Exercise goal:
Pull every line containing "Silent" out of the listing below.

Material for the task:
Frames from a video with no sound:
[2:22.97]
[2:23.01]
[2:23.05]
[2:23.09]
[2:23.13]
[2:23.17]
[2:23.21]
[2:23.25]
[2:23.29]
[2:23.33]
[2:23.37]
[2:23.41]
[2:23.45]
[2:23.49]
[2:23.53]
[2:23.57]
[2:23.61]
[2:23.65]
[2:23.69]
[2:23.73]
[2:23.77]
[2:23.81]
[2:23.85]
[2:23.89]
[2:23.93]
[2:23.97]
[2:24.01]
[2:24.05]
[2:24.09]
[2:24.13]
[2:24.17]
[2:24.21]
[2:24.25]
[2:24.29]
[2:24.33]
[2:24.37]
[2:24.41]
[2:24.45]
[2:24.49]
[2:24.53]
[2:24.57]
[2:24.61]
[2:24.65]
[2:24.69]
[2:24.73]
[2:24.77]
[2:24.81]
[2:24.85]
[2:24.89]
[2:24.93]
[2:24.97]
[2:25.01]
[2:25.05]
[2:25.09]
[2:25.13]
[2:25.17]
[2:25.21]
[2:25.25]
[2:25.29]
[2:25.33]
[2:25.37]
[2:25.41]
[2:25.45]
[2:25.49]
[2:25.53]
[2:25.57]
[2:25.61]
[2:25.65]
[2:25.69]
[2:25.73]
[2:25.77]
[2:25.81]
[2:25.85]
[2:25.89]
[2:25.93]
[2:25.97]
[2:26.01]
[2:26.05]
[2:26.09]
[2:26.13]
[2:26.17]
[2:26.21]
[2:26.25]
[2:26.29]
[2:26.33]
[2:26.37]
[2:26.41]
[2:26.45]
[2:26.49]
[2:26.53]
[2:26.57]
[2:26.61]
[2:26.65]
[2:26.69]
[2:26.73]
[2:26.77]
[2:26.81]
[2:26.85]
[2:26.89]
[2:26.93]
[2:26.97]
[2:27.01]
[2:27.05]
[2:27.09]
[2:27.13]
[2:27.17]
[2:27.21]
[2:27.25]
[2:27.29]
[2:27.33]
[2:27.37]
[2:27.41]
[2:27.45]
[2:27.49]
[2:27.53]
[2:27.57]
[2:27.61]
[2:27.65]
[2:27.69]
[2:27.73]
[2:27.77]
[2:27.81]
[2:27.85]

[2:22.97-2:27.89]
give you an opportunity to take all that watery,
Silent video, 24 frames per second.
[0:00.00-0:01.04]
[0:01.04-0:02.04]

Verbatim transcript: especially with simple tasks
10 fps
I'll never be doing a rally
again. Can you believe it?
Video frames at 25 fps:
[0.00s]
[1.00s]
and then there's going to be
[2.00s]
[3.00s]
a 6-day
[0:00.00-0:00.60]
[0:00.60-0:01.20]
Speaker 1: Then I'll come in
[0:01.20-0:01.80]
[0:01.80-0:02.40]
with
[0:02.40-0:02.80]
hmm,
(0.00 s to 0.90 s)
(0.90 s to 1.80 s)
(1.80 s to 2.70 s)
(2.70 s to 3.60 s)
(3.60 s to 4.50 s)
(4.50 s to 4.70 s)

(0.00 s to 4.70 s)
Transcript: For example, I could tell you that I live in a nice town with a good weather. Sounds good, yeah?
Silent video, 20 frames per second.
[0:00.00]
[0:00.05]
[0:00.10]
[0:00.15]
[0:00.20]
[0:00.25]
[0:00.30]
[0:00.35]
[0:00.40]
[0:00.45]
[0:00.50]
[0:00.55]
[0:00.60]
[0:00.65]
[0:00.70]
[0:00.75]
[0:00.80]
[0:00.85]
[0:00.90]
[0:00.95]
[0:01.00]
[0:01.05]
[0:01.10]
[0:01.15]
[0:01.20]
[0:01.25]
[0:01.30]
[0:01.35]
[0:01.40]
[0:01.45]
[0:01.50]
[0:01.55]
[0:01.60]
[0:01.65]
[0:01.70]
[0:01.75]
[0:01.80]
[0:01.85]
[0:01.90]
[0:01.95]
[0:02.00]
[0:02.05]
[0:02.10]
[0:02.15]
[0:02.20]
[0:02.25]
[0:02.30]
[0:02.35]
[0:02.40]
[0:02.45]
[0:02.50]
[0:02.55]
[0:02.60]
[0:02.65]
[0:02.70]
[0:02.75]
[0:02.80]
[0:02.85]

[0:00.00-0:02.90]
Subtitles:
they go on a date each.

Answer below:
Silent video, 24 frames per second.
Silent video, 20 frames per second.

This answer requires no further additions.